[Stored data]
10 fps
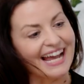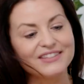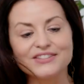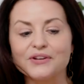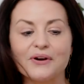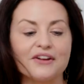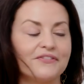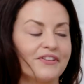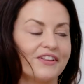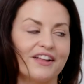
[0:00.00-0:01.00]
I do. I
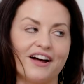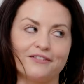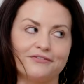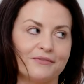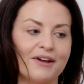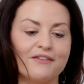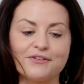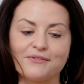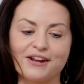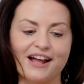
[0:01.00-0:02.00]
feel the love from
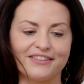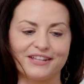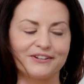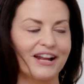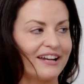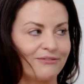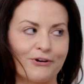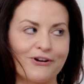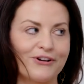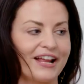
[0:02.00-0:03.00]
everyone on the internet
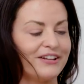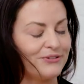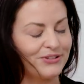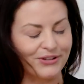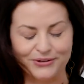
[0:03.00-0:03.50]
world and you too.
==
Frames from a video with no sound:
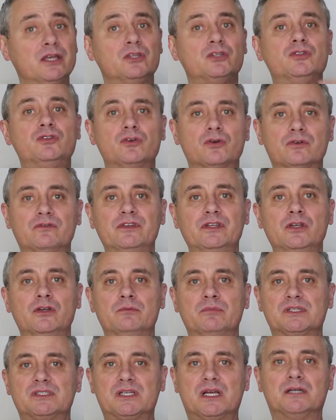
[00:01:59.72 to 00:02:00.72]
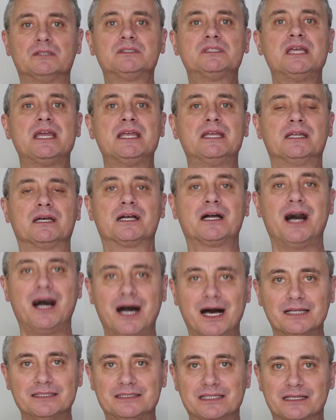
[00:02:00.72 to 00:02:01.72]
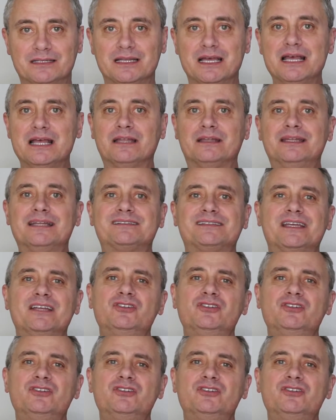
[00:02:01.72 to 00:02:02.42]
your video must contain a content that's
==
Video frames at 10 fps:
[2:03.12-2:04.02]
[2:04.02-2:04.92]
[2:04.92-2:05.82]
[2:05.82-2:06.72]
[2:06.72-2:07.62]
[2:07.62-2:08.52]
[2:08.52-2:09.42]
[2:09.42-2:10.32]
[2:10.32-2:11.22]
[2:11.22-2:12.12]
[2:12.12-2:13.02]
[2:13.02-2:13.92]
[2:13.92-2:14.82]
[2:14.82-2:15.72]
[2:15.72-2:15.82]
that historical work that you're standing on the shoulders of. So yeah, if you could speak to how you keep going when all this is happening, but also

Problem: All that belongs in your answer is the stretch of entries above from the line with "[2:10.32-2:11.22]" through the line with "[2:14.82-2:15.72]", printed exactly.

Exercise solution:
[2:10.32-2:11.22]
[2:11.22-2:12.12]
[2:12.12-2:13.02]
[2:13.02-2:13.92]
[2:13.92-2:14.82]
[2:14.82-2:15.72]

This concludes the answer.